Every in-game week you need to work towards meeting the requirements of a qualifying event on the following Saturday. You will need to meet the vehicle class and have enough cash to buy your way in. Given this need for cash at the end of the week, rather than splashing on new cars regularly, I preferred to invest in upgrading my starting car. I am less about how flashy and cool my car looks compared to slowly upgrading its performance, and this is one of the big reasons I recommend Need for Speed Unbound.

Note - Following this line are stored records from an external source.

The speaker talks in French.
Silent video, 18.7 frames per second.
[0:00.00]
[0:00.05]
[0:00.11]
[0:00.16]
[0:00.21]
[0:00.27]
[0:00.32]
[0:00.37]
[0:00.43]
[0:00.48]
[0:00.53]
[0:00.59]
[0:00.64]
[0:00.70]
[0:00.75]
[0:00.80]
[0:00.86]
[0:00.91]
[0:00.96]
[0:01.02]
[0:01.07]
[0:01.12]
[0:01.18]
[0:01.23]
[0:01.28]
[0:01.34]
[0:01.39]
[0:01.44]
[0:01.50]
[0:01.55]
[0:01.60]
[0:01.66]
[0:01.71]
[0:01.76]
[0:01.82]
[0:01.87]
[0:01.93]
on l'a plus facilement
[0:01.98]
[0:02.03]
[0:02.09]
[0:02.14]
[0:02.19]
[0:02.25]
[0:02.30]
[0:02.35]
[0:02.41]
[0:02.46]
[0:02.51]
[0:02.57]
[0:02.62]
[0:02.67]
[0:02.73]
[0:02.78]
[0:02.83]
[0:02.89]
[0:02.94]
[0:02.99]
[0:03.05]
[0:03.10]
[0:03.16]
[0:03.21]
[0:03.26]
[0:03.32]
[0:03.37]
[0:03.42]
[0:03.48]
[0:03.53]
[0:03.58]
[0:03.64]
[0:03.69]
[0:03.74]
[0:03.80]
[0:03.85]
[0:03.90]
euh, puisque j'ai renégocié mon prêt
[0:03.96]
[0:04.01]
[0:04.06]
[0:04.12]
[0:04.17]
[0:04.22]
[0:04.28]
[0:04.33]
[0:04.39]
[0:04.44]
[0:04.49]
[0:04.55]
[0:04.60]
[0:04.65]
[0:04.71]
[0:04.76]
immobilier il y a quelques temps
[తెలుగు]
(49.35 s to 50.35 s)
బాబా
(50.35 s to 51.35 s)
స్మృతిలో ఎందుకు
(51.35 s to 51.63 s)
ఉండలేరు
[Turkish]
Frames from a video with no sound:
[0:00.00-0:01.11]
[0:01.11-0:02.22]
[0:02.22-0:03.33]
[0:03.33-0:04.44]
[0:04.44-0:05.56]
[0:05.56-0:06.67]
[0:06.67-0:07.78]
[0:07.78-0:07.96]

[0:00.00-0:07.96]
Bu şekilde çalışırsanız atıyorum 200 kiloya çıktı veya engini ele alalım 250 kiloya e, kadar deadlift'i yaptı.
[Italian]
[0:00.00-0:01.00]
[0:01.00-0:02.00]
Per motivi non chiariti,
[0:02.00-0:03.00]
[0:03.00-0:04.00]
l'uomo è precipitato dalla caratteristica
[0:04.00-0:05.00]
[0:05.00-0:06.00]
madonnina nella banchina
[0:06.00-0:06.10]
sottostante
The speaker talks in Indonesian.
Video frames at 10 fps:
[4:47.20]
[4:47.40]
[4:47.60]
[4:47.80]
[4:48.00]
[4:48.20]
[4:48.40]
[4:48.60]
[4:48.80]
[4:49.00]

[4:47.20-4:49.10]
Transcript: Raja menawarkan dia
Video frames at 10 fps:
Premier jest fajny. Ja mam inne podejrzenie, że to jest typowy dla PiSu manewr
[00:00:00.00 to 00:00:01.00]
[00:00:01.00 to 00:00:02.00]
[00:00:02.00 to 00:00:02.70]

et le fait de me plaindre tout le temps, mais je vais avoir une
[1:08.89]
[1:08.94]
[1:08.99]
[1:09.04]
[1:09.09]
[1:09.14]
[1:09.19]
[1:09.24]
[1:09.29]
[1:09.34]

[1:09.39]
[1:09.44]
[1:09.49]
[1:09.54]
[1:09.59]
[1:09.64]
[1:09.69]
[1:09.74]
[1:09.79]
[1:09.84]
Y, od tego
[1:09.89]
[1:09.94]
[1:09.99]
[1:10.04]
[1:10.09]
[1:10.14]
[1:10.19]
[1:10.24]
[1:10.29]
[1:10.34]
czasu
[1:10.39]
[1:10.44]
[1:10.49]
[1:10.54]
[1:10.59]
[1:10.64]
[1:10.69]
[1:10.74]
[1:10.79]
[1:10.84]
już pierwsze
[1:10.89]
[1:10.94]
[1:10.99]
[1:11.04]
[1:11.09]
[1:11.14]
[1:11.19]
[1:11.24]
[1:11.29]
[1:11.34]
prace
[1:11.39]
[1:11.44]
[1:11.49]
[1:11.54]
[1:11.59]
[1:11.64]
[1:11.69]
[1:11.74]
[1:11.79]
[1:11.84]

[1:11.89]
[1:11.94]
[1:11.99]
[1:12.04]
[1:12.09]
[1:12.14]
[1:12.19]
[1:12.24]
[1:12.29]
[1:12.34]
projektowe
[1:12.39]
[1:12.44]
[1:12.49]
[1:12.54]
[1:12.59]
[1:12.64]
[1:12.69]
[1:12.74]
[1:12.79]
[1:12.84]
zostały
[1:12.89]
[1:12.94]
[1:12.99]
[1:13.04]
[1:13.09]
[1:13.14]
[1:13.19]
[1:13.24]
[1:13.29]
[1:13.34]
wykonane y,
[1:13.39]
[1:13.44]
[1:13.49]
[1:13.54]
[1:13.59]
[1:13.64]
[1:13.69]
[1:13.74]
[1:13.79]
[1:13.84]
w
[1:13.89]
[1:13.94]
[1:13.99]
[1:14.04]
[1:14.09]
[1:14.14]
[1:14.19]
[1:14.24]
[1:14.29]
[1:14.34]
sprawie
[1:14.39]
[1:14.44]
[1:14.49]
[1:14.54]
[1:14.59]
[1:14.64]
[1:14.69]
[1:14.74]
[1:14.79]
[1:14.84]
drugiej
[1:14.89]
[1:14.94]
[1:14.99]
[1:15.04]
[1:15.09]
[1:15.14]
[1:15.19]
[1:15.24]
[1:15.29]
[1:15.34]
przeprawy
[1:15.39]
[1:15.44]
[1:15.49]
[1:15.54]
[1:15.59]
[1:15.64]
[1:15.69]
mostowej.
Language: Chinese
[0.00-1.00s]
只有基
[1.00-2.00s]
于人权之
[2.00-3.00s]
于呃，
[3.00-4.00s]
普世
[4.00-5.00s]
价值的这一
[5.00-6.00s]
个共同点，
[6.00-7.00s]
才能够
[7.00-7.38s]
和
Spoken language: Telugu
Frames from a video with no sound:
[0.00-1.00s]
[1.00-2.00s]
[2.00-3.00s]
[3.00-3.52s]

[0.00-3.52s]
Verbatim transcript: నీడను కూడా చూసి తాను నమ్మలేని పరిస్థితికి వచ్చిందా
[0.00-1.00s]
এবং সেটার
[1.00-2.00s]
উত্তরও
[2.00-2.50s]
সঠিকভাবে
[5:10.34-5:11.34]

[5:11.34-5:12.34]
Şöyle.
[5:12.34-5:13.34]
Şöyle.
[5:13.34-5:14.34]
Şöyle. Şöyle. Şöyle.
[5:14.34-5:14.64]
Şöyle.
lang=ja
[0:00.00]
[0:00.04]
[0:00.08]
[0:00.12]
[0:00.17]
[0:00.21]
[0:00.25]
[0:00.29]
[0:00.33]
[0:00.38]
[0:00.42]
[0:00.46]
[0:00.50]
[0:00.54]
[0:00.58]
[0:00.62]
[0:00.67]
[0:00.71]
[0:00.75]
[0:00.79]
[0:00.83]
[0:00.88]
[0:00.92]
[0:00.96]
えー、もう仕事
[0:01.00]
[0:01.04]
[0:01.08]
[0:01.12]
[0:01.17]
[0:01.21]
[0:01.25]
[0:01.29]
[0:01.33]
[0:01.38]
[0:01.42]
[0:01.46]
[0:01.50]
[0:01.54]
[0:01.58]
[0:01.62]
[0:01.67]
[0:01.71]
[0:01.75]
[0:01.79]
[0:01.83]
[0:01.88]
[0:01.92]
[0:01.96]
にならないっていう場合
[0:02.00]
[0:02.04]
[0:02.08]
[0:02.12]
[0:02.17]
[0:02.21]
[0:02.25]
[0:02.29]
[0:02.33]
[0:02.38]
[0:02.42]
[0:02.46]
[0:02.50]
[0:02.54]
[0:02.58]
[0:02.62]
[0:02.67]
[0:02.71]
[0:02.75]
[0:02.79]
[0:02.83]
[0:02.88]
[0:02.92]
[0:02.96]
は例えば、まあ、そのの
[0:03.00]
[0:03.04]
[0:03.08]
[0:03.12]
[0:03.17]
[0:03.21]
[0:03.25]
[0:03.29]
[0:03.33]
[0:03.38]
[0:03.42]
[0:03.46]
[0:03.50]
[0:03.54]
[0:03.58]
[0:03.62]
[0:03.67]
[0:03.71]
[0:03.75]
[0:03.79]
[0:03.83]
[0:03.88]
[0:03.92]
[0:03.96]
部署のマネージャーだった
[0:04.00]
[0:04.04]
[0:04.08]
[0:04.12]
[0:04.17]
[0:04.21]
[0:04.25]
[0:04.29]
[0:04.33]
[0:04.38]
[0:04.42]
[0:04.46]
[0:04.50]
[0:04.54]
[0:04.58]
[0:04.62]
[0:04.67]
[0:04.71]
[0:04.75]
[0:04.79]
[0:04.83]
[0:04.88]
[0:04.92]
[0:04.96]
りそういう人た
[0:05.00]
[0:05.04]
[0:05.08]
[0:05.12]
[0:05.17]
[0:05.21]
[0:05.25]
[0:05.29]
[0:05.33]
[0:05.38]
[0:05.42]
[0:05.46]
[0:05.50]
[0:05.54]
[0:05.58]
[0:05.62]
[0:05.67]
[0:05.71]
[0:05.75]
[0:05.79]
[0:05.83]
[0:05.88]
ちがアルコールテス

While earning the cash is a grind, it is fulfilling to keep upgrading my main car and hone my skills in it. Need for Speed Payback had you racing in multiple cars depending on the race type, so it was a breath of fresh air to not have to worry about multiple vehicles and with the cash earning system, coming first wasn’t the be all and end all. You can still feel progression when you’re finishing mid-field due to the impressive AI difficulty.
Drifting is still my achilles heel in racing games like this though. Ever since drifting was added to the series with 2003’s Need for Speed Underground, I have sucked at it and have never been able to master it. The style and method of drifting as changed often between Need for Speed games, but Unbound feels very similar to how drifting was handled in Heat. As you’re driving, you turn at tap the left trigger to brake and that starts the drifting. You then regulate your speed and the angle of the drift. Initially I was too tight on the trigger and lost speed during the drift, and slowly I got better at it, but I am still terrible at drift zones. It was funny when I was playing in online matches and I could tell who was a new player to the game as their drifts were wild and out of control like my first ones were.
Overall, Need for Speed Unbound is a breath of fresh air for the series, both visually and with the sense of progression. While the anime/cartoony graphics took some getting used to, the world and vehicle detail is outstanding. Progression suited my desire to upgrade a single vehicle as opposed to constantly switching, and so my focus was more on tuning to race better rather than to have the fastest car and win all races. If you’ve been sitting on the fence as to whether to dive in, I highly recommend you give this a go.
This review utilised a key provided by EA Australia and Need for Speed Unbound is out now on Xbox Series X/S, PlayStation 5 and PC via the EA app, Origin, Steam and Epic Game Store.